• **TASK TO CARRY OUT**
The copy has to match the data exactly and leave out every picture.

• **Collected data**
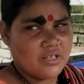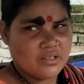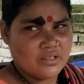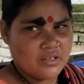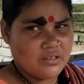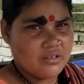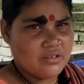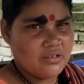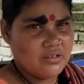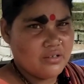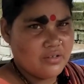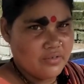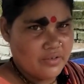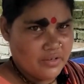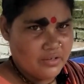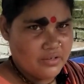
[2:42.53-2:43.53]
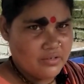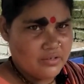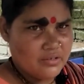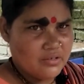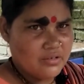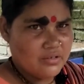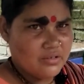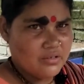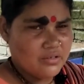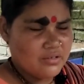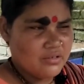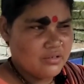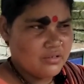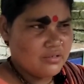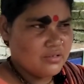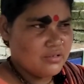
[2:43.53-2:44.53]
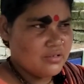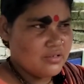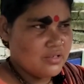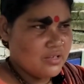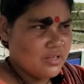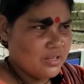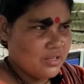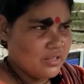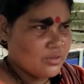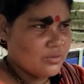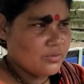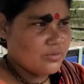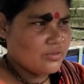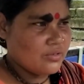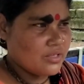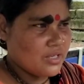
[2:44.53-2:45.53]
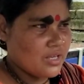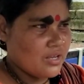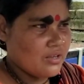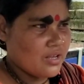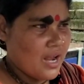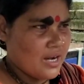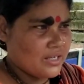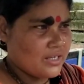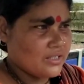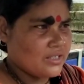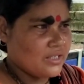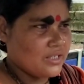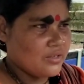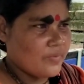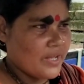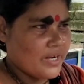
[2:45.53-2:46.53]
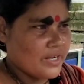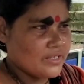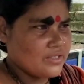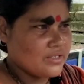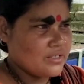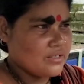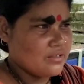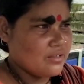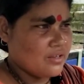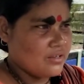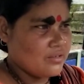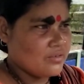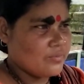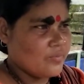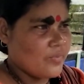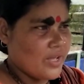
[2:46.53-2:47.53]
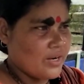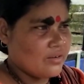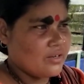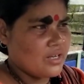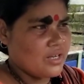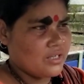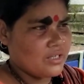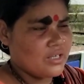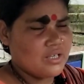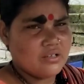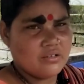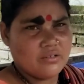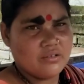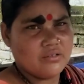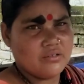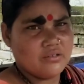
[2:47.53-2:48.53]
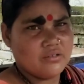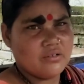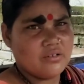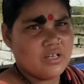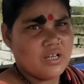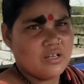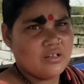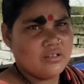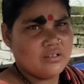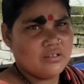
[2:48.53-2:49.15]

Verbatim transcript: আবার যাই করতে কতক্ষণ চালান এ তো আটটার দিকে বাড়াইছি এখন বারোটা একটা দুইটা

• **WRITTEN RESPONSE**
[2:42.53-2:43.53]
[2:43.53-2:44.53]
[2:44.53-2:45.53]
[2:45.53-2:46.53]
[2:46.53-2:47.53]
[2:47.53-2:48.53]
[2:48.53-2:49.15]

Verbatim transcript: আবার যাই করতে কতক্ষণ চালান এ তো আটটার দিকে বাড়াইছি এখন বারোটা একটা দুইটা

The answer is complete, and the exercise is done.